━━ TASK DATA ━━
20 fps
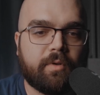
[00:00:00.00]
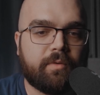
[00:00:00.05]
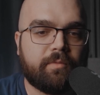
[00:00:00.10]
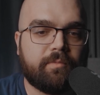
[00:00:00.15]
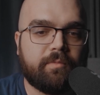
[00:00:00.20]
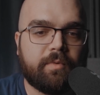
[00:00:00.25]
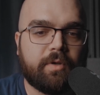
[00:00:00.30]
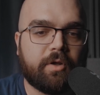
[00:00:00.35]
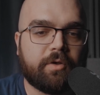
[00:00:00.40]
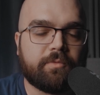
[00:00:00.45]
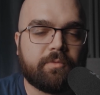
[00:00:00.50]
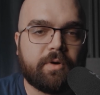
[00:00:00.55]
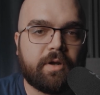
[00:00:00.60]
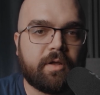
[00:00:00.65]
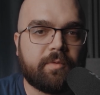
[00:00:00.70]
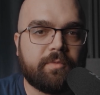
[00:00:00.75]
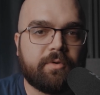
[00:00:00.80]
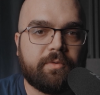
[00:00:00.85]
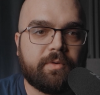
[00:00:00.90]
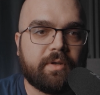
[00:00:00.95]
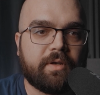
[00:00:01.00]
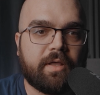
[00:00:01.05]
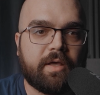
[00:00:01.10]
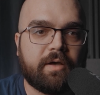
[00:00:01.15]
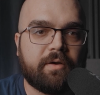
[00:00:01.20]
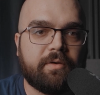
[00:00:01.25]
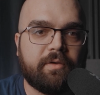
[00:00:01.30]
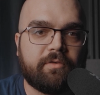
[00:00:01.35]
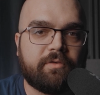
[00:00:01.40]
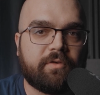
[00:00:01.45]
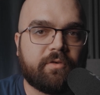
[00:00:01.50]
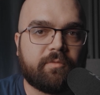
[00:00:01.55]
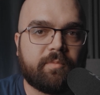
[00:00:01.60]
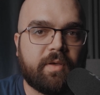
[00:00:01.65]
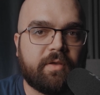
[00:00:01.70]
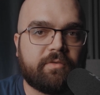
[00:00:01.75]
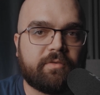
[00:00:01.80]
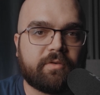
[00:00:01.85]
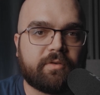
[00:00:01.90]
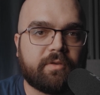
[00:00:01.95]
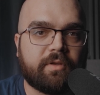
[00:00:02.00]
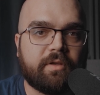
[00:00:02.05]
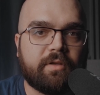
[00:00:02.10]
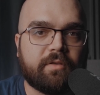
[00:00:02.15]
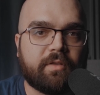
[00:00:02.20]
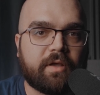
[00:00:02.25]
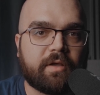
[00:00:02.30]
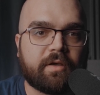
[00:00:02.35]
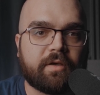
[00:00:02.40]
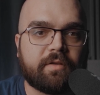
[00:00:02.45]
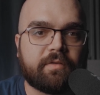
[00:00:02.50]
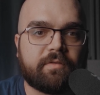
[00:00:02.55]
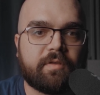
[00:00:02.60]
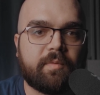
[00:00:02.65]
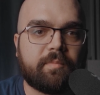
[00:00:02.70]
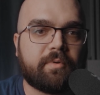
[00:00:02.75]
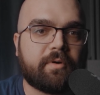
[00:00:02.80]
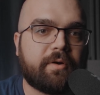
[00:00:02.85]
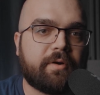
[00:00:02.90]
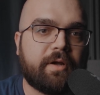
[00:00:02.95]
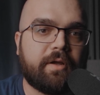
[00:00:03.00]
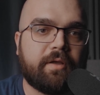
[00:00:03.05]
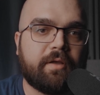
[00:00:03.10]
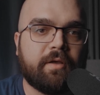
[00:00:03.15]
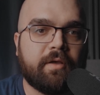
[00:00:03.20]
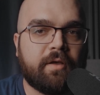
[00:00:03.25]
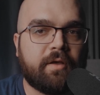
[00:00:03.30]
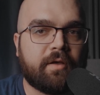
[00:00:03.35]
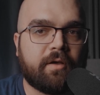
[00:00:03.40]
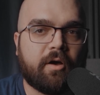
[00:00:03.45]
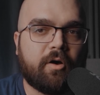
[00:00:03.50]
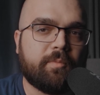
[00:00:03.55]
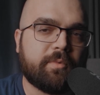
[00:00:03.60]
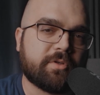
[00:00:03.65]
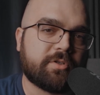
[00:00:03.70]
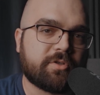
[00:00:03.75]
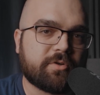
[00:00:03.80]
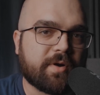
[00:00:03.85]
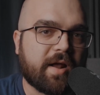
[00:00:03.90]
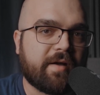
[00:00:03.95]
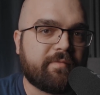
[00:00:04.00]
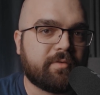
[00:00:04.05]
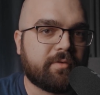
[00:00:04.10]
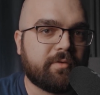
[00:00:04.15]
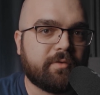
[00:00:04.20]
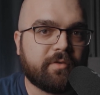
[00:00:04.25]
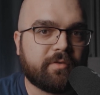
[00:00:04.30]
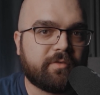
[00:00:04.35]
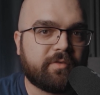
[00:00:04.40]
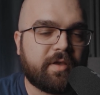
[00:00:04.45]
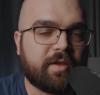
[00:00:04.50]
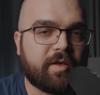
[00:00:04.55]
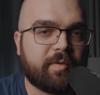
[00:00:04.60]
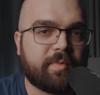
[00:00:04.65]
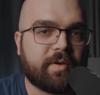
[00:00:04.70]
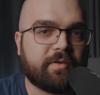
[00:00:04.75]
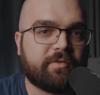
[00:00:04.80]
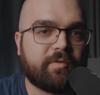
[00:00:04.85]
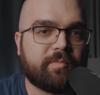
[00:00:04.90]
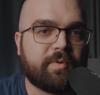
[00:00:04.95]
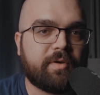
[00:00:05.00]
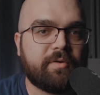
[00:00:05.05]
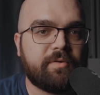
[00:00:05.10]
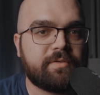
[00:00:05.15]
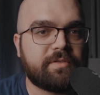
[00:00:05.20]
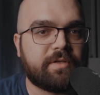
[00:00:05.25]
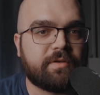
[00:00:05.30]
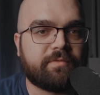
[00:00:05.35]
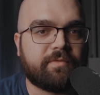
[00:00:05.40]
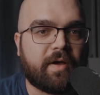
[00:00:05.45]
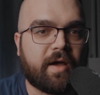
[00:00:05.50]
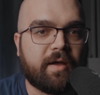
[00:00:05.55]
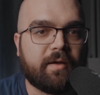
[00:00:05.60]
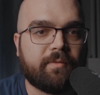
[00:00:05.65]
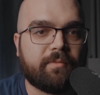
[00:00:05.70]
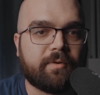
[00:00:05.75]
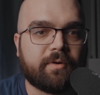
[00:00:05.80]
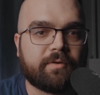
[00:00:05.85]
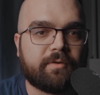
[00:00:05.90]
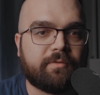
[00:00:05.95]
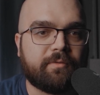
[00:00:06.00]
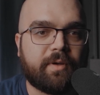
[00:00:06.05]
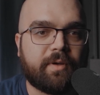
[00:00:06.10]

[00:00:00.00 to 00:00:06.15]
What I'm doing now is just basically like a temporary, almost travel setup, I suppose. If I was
━━━
• **WHAT YOU WILL DO**
Write out the material above without changing a word, and skip any picture.

• **EXPECTED ANSWER**
20 fps
[00:00:00.00]
[00:00:00.05]
[00:00:00.10]
[00:00:00.15]
[00:00:00.20]
[00:00:00.25]
[00:00:00.30]
[00:00:00.35]
[00:00:00.40]
[00:00:00.45]
[00:00:00.50]
[00:00:00.55]
[00:00:00.60]
[00:00:00.65]
[00:00:00.70]
[00:00:00.75]
[00:00:00.80]
[00:00:00.85]
[00:00:00.90]
[00:00:00.95]
[00:00:01.00]
[00:00:01.05]
[00:00:01.10]
[00:00:01.15]
[00:00:01.20]
[00:00:01.25]
[00:00:01.30]
[00:00:01.35]
[00:00:01.40]
[00:00:01.45]
[00:00:01.50]
[00:00:01.55]
[00:00:01.60]
[00:00:01.65]
[00:00:01.70]
[00:00:01.75]
[00:00:01.80]
[00:00:01.85]
[00:00:01.90]
[00:00:01.95]
[00:00:02.00]
[00:00:02.05]
[00:00:02.10]
[00:00:02.15]
[00:00:02.20]
[00:00:02.25]
[00:00:02.30]
[00:00:02.35]
[00:00:02.40]
[00:00:02.45]
[00:00:02.50]
[00:00:02.55]
[00:00:02.60]
[00:00:02.65]
[00:00:02.70]
[00:00:02.75]
[00:00:02.80]
[00:00:02.85]
[00:00:02.90]
[00:00:02.95]
[00:00:03.00]
[00:00:03.05]
[00:00:03.10]
[00:00:03.15]
[00:00:03.20]
[00:00:03.25]
[00:00:03.30]
[00:00:03.35]
[00:00:03.40]
[00:00:03.45]
[00:00:03.50]
[00:00:03.55]
[00:00:03.60]
[00:00:03.65]
[00:00:03.70]
[00:00:03.75]
[00:00:03.80]
[00:00:03.85]
[00:00:03.90]
[00:00:03.95]
[00:00:04.00]
[00:00:04.05]
[00:00:04.10]
[00:00:04.15]
[00:00:04.20]
[00:00:04.25]
[00:00:04.30]
[00:00:04.35]
[00:00:04.40]
[00:00:04.45]
[00:00:04.50]
[00:00:04.55]
[00:00:04.60]
[00:00:04.65]
[00:00:04.70]
[00:00:04.75]
[00:00:04.80]
[00:00:04.85]
[00:00:04.90]
[00:00:04.95]
[00:00:05.00]
[00:00:05.05]
[00:00:05.10]
[00:00:05.15]
[00:00:05.20]
[00:00:05.25]
[00:00:05.30]
[00:00:05.35]
[00:00:05.40]
[00:00:05.45]
[00:00:05.50]
[00:00:05.55]
[00:00:05.60]
[00:00:05.65]
[00:00:05.70]
[00:00:05.75]
[00:00:05.80]
[00:00:05.85]
[00:00:05.90]
[00:00:05.95]
[00:00:06.00]
[00:00:06.05]
[00:00:06.10]

[00:00:00.00 to 00:00:06.15]
What I'm doing now is just basically like a temporary, almost travel setup, I suppose. If I was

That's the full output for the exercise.